After the civil war, Oluopo returned to his farmland at Tafia. While going from Baakun in Ipetumodu, he took some friends along and gave them lands for farming. Those he took along included Prince Olakanmi Okoro Giesi, who later became Oba Apetumodu who reigned between 1848–1866. Others were Adegbanro, Akingbile, Aroje the father of Mojalawo.

==Loss of farmland==
When Modakeke was depopulated in 1909 to 1910, the majority of the people came to settle on Oluopo land at Tafia. Baakun people vehemently protested against this to the then District Officer (D.O). Two notable people in Baakun that led the protest to the D.O. were Abodunrin and Akinwale (who later became the Ekefa Apetumodu between 1936 and 1963). Even after proving the ownership of the land beyond reasonable doubt to the D.O., which included showing the D.O. their idols of worship that were situated on the land, Baakun people still lost the protest because the D.O. wanted to secure land at all cost for the depopulated Modakeke people.

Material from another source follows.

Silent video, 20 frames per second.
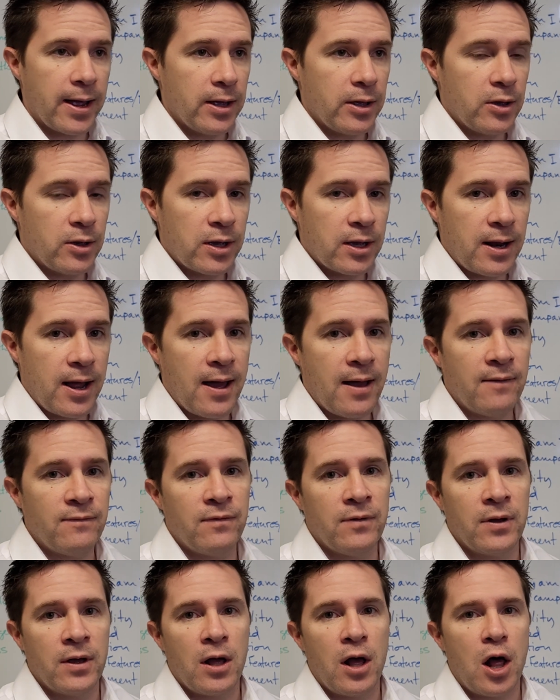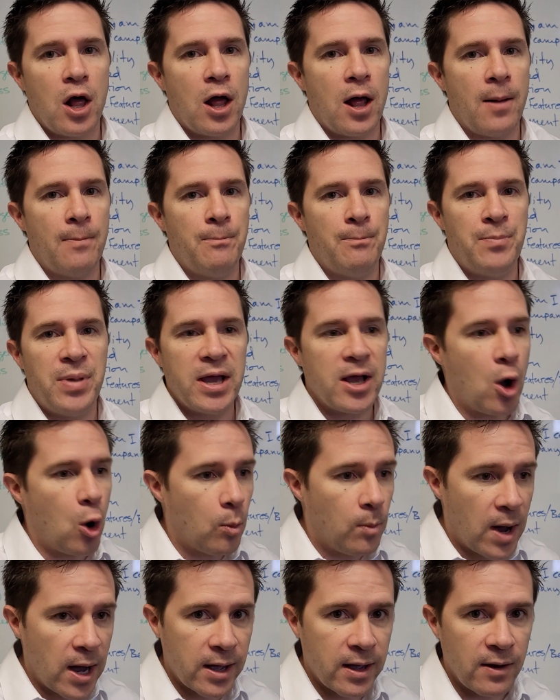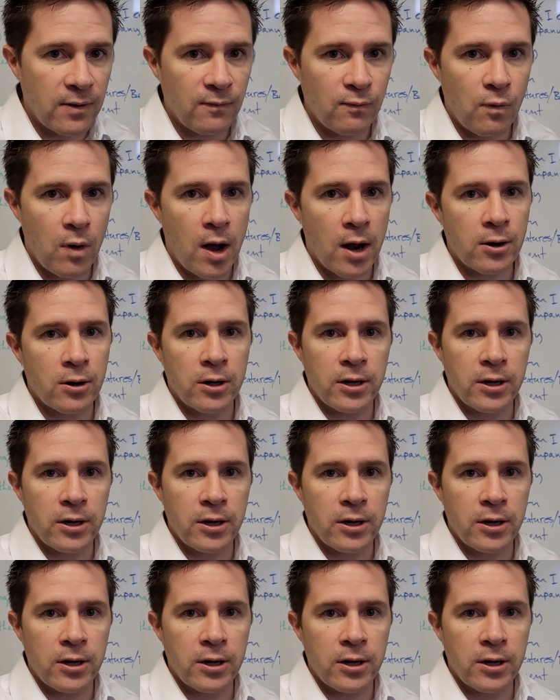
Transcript: You could have a big old bucket of water,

However, before the D.O. took this decision, he told the Baakun people to make the farmland their permanent abode and be under Ibadan or be ready to forfeit it. Baakun people however sought the advice of their royal father, Oba Olubuse I, who advised them not to do so because he would not want his people to be absorbed to Ibadan District. He promised to give them another place for their farming and to settle. That was how Modakeke refugees were brought to the place, Baakun farmland, which is today known as Ode –Omu.

==Occupations==
Baakun people are hardworking, industrious, and enterprising. They are traditionally known for farming and hunting. The women are also noted to be supportive of their husbands in commercial activities including selling of their husbands’ farm produce and bushmeats. They also do palm kernel crushing, palm oil making, and also production of food item from maize like pap and the solid ‘eko’.

Today, Baakun peoples’ occupation has been greatly diversified. Most of the older generations are still farmers. They are noted for having two categories of farmland based on distance to home, ‘oko etile’ (nearby farmland), and ‘oko iwaju’ (distanced farmland). The younger generations are made up of people who are mainly literate and are highly endowed with knowledge that adequately prepared them to constitute a virile and productive workforce in many sectors of Nigerian economy including public service, manufacturing, banking, information technology, and theological vocations.

==Culture and religion==
Baakun people are Oyos like most people surrounding them in other adjourning towns including Ipetumodu and other Origbo towns. Even though Baakun are traditionally idol worshipers with Ogun, Orisa nla, Egungun, and Oya as some of the gods they worship. Today, Baakun people are predominantly Christians with almost 65% being Christ Apostolic Church members and this could probably explain why the largest CAC Church in the entire Ife Division is located in Baakun. Other churches including both Orthodox and Pentecostals are prevalent also.